▶ **Work order**
Everything from the line that contains "(4.50 s to 5.40 s)" through the last line below should be transcribed exactly, except the pictures.

▶ **Task material**
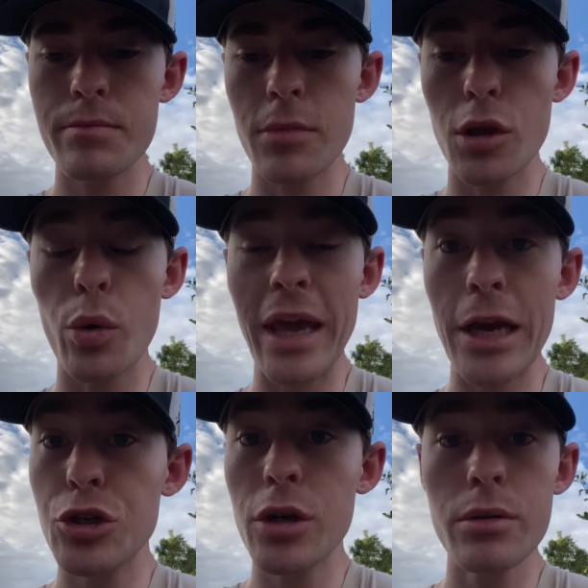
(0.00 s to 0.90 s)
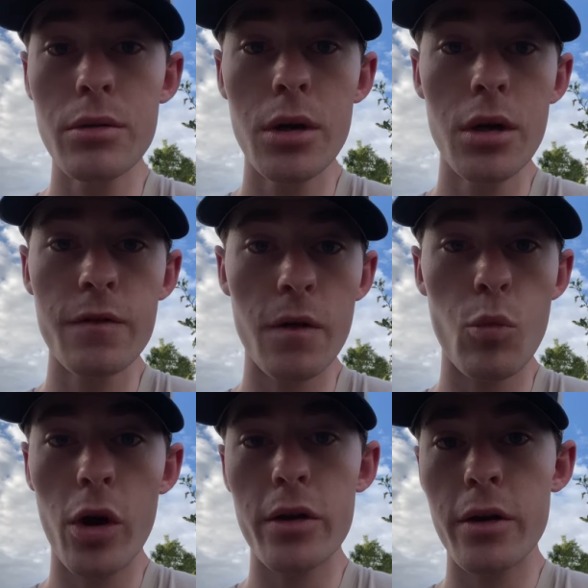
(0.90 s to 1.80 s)
location from
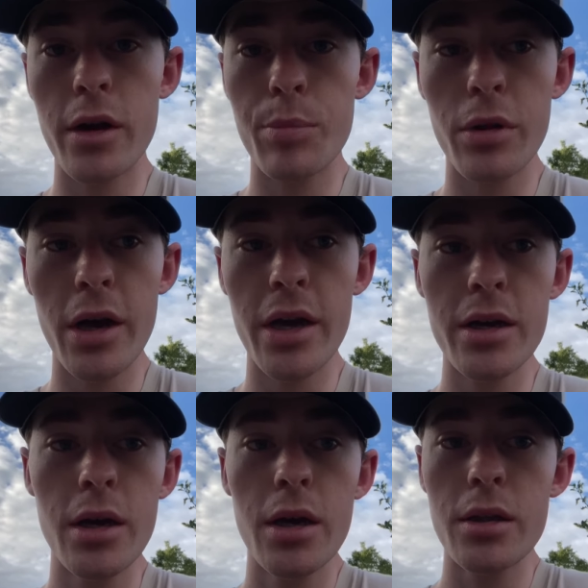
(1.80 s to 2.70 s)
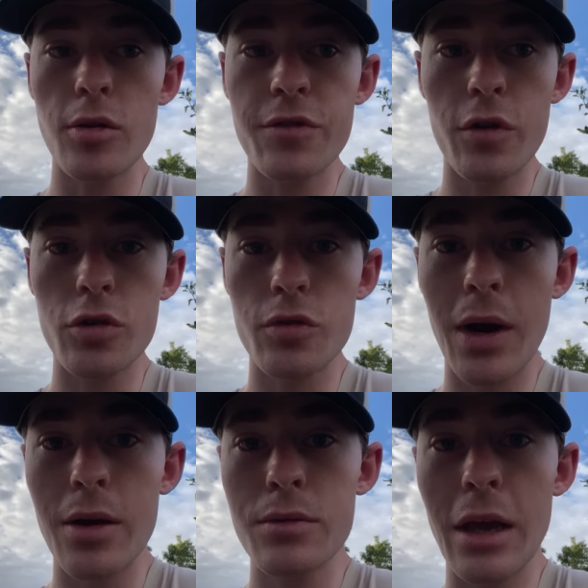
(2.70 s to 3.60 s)
where they're going to play those first
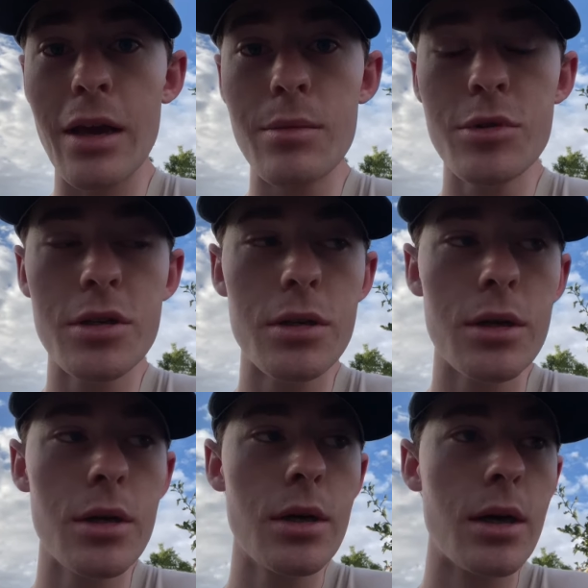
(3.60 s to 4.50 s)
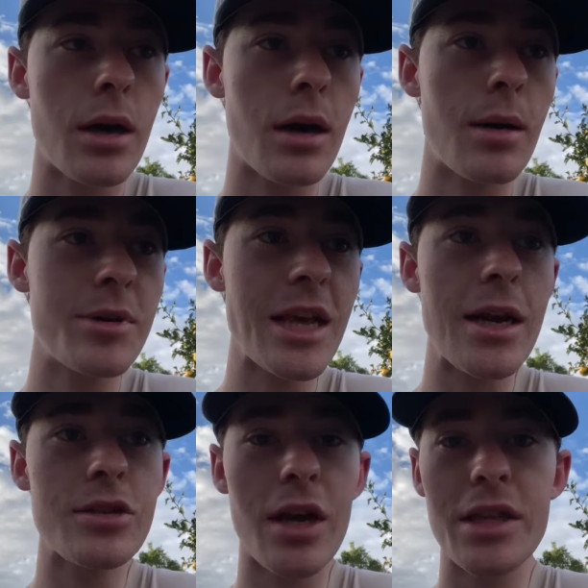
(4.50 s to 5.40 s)
round games. But that
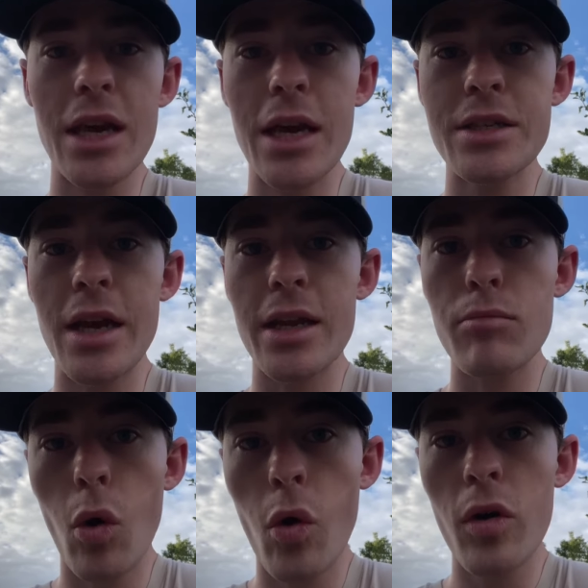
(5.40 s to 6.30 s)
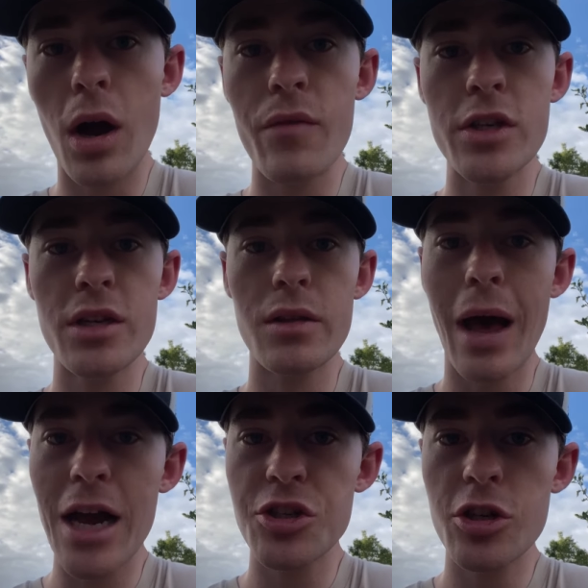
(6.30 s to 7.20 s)
is not the case anymore. Obviously,
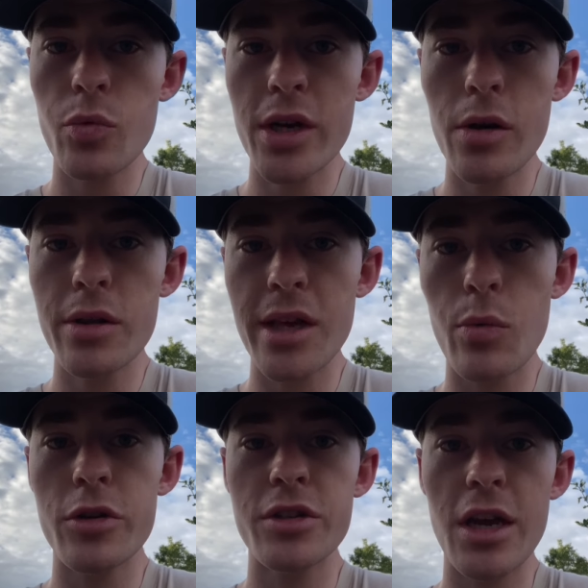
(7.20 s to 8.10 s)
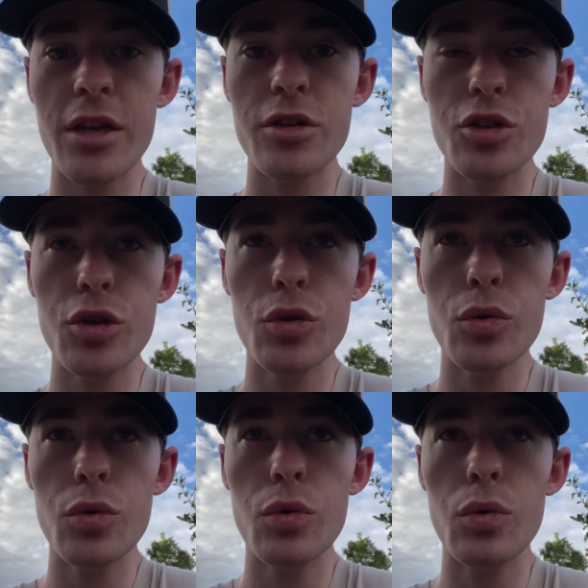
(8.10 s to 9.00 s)
last year we know that they were sent
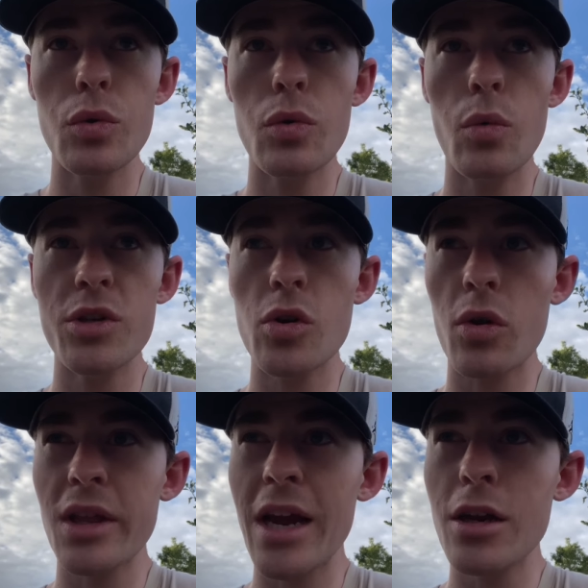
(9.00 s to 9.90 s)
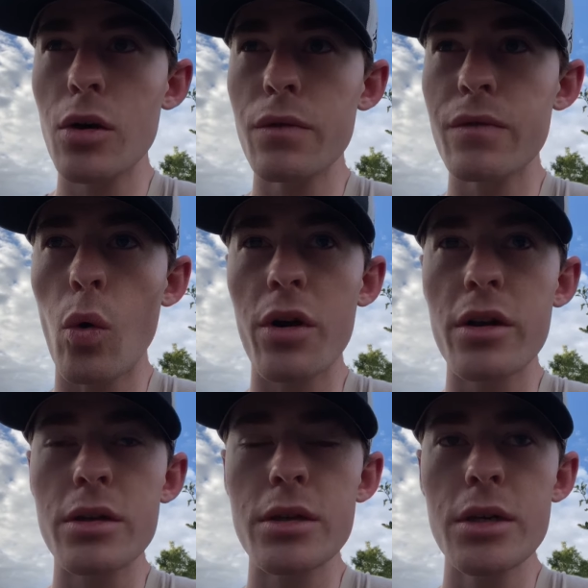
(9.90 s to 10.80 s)
to, was it Orlando,
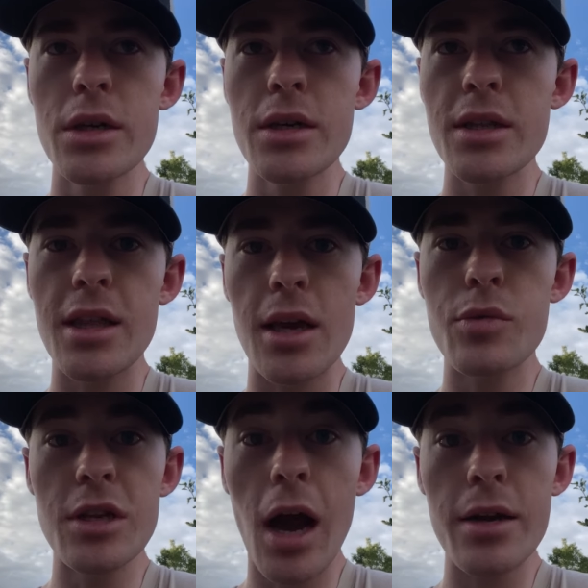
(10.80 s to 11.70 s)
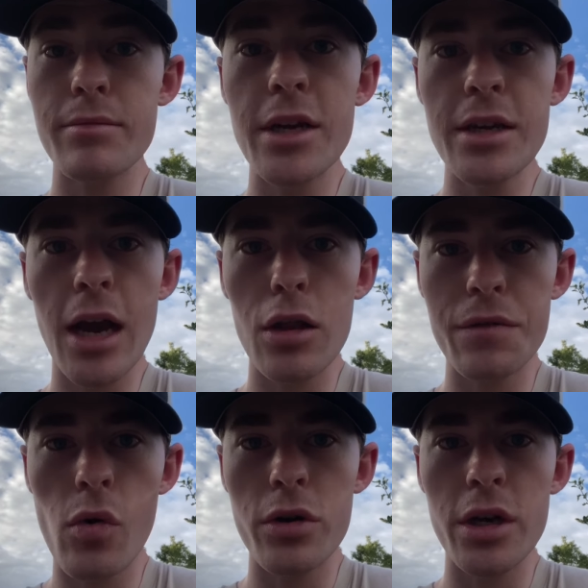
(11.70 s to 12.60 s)
Florida? It was not in
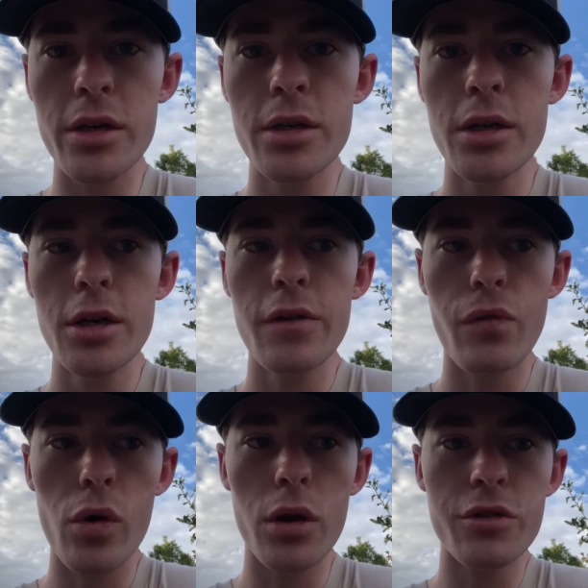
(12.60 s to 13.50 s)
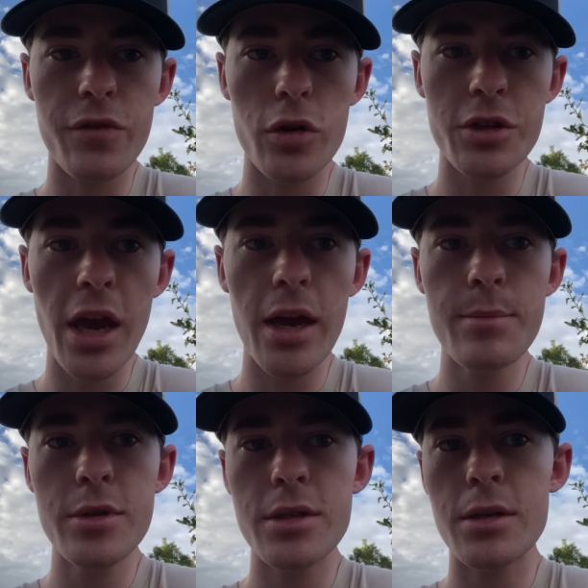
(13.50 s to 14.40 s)
California for those first
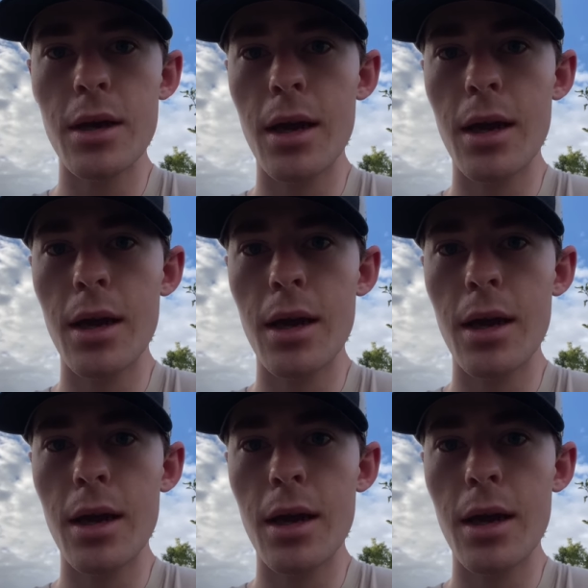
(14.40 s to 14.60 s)
games.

▶ **Final answer**
(4.50 s to 5.40 s)
round games. But that
(5.40 s to 6.30 s)
(6.30 s to 7.20 s)
is not the case anymore. Obviously,
(7.20 s to 8.10 s)
(8.10 s to 9.00 s)
last year we know that they were sent
(9.00 s to 9.90 s)
(9.90 s to 10.80 s)
to, was it Orlando,
(10.80 s to 11.70 s)
(11.70 s to 12.60 s)
Florida? It was not in
(12.60 s to 13.50 s)
(13.50 s to 14.40 s)
California for those first
(14.40 s to 14.60 s)
games.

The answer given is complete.